--- START ---

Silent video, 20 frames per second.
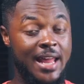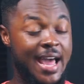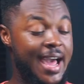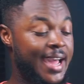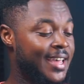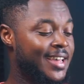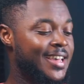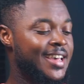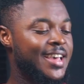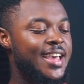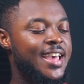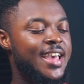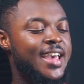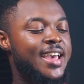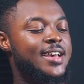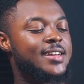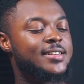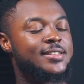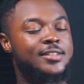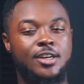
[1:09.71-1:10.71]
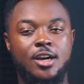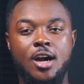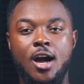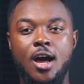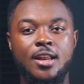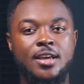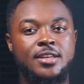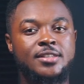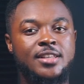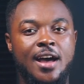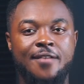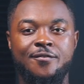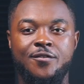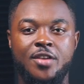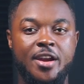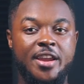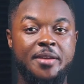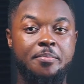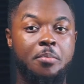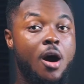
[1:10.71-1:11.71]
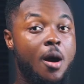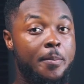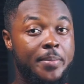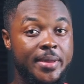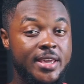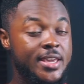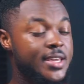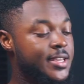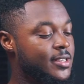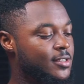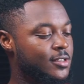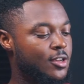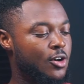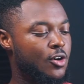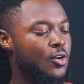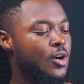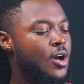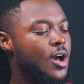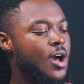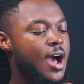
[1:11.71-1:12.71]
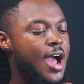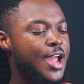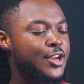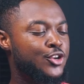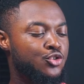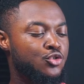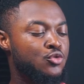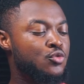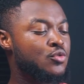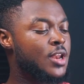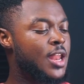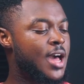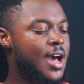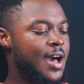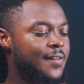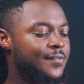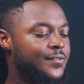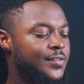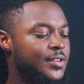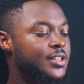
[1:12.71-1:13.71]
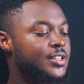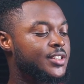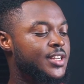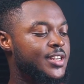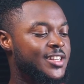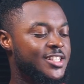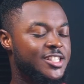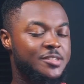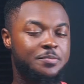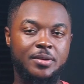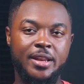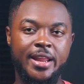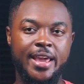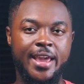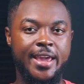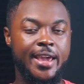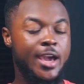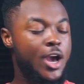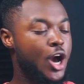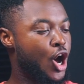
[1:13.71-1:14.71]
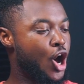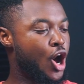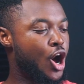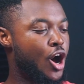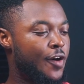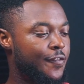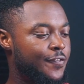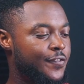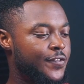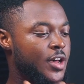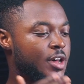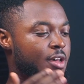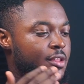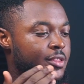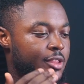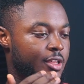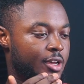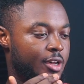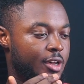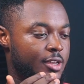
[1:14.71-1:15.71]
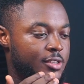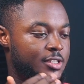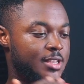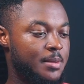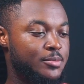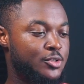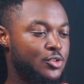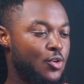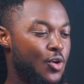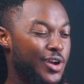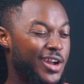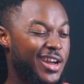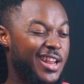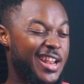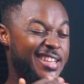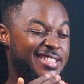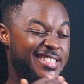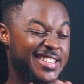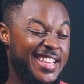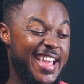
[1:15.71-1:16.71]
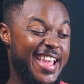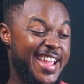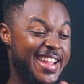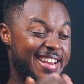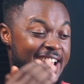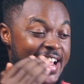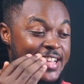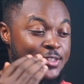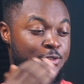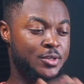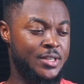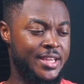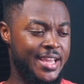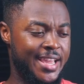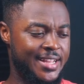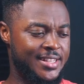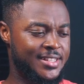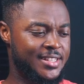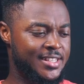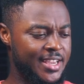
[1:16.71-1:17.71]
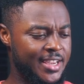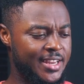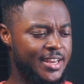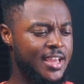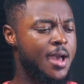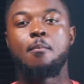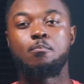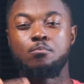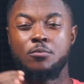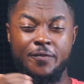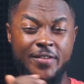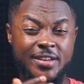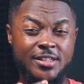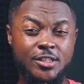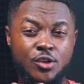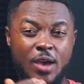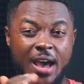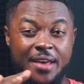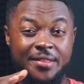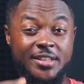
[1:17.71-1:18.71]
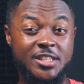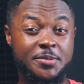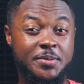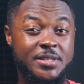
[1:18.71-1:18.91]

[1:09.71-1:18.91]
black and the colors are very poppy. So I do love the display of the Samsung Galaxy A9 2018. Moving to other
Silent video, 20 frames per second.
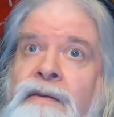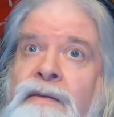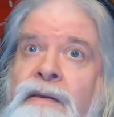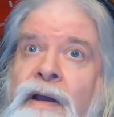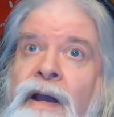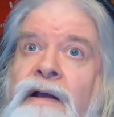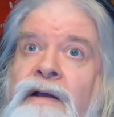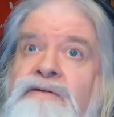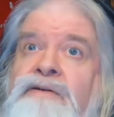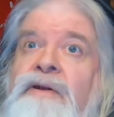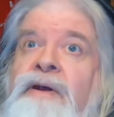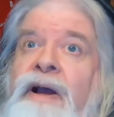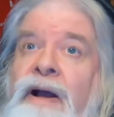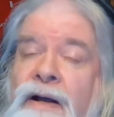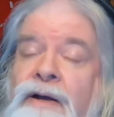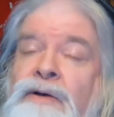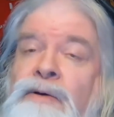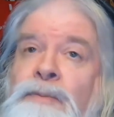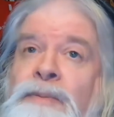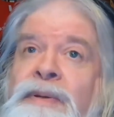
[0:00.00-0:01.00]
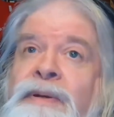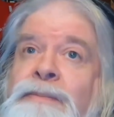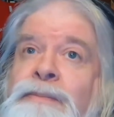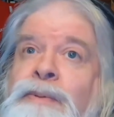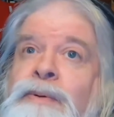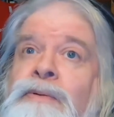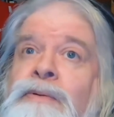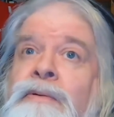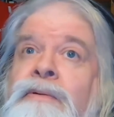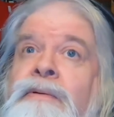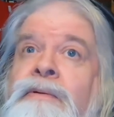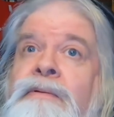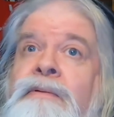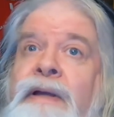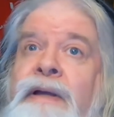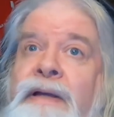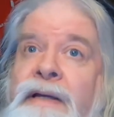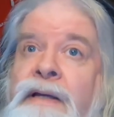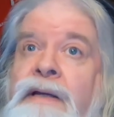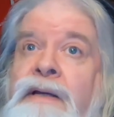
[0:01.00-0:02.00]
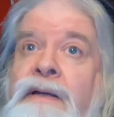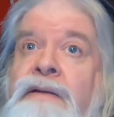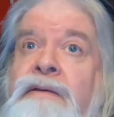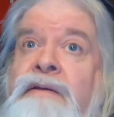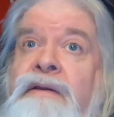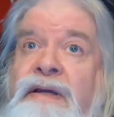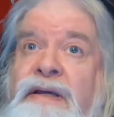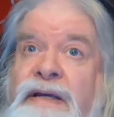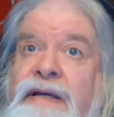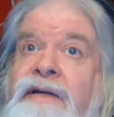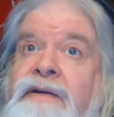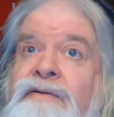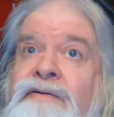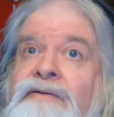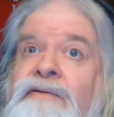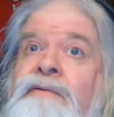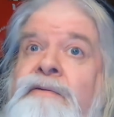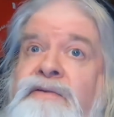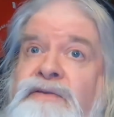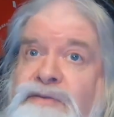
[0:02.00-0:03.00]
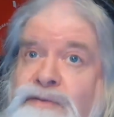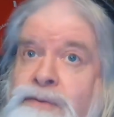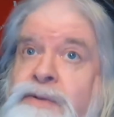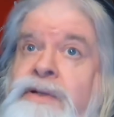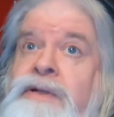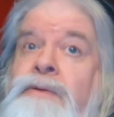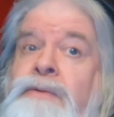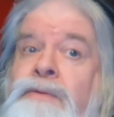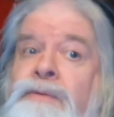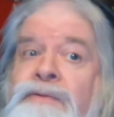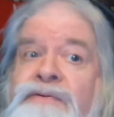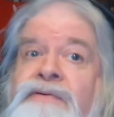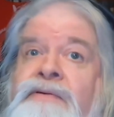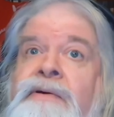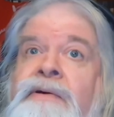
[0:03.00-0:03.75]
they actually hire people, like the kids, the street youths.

--- END ---

ASSIGNMENT:
Only the lines from the one with "[1:11.71-1:12.71]" through the end of the listing above should be output, exactly as written and with no pictures.

TASK RESPONSE:
[1:11.71-1:12.71]
[1:12.71-1:13.71]
[1:13.71-1:14.71]
[1:14.71-1:15.71]
[1:15.71-1:16.71]
[1:16.71-1:17.71]
[1:17.71-1:18.71]
[1:18.71-1:18.91]

[1:09.71-1:18.91]
black and the colors are very poppy. So I do love the display of the Samsung Galaxy A9 2018. Moving to other
Silent video, 20 frames per second.
[0:00.00-0:01.00]
[0:01.00-0:02.00]
[0:02.00-0:03.00]
[0:03.00-0:03.75]
they actually hire people, like the kids, the street youths.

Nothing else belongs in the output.